Dataset records Start Marker

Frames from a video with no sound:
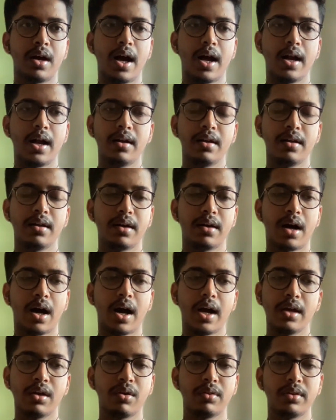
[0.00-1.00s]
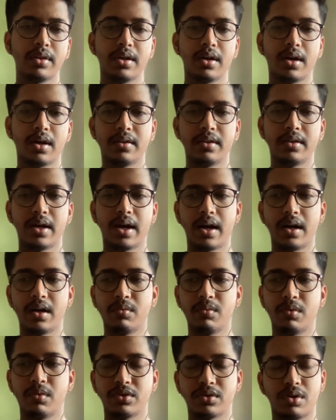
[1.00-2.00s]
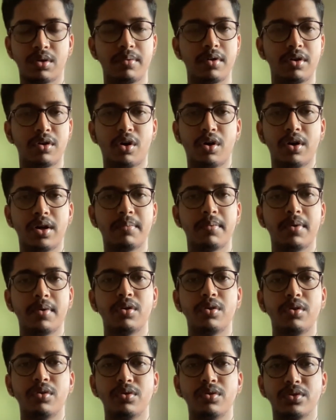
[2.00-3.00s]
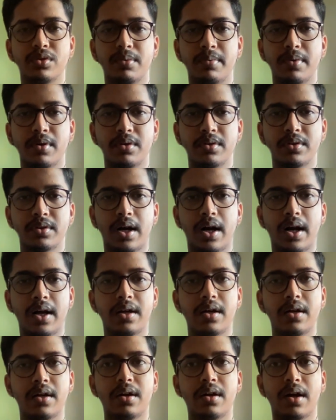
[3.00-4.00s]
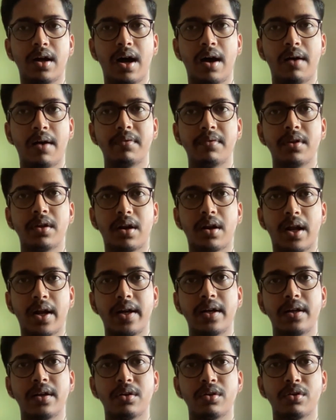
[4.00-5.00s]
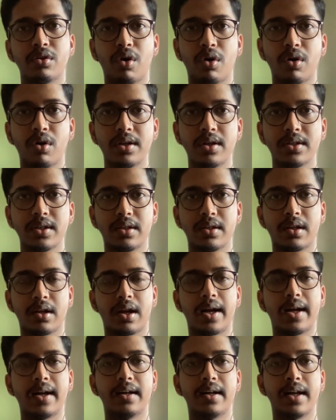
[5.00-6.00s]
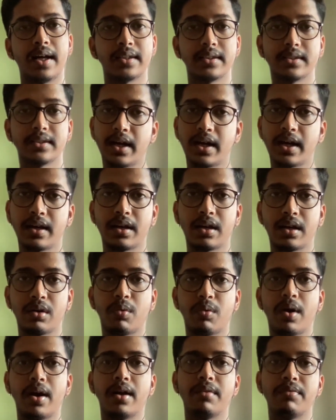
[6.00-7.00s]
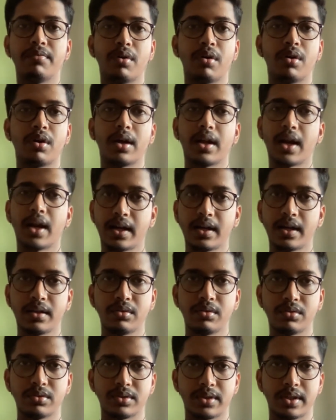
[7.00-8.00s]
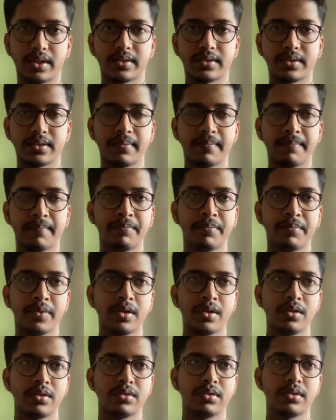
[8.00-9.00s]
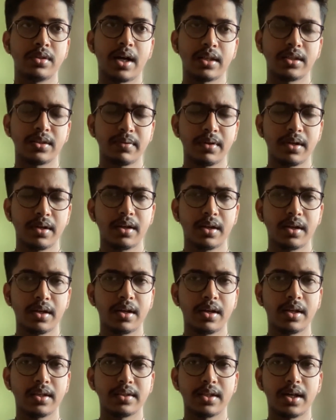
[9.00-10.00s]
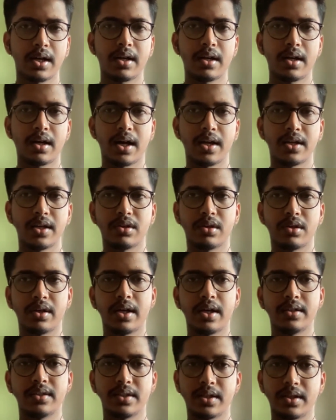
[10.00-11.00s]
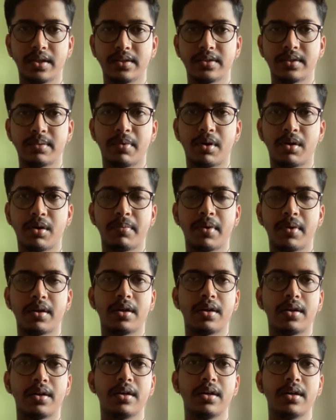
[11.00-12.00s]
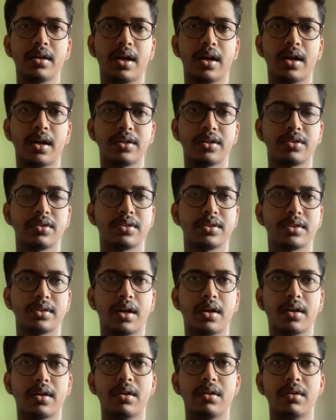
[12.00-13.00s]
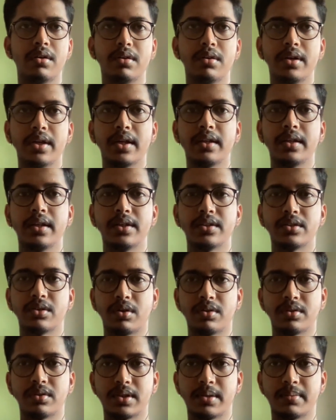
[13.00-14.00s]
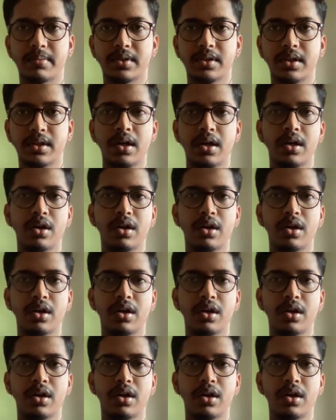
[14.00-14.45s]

And I, on the other hand, was not able to do so because I didn't have the right knowledge and the right tech stack required for cracking those things. So that's when I realized that I should get serious about my career and I should start learning these concepts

Dataset records End Marker

▶ **Your assignment**: Reproduce the listing exactly, minus its pictures.

▶ **Finished exercise**:
Frames from a video with no sound:
[0.00-1.00s]
[1.00-2.00s]
[2.00-3.00s]
[3.00-4.00s]
[4.00-5.00s]
[5.00-6.00s]
[6.00-7.00s]
[7.00-8.00s]
[8.00-9.00s]
[9.00-10.00s]
[10.00-11.00s]
[11.00-12.00s]
[12.00-13.00s]
[13.00-14.00s]
[14.00-14.45s]

And I, on the other hand, was not able to do so because I didn't have the right knowledge and the right tech stack required for cracking those things. So that's when I realized that I should get serious about my career and I should start learning these concepts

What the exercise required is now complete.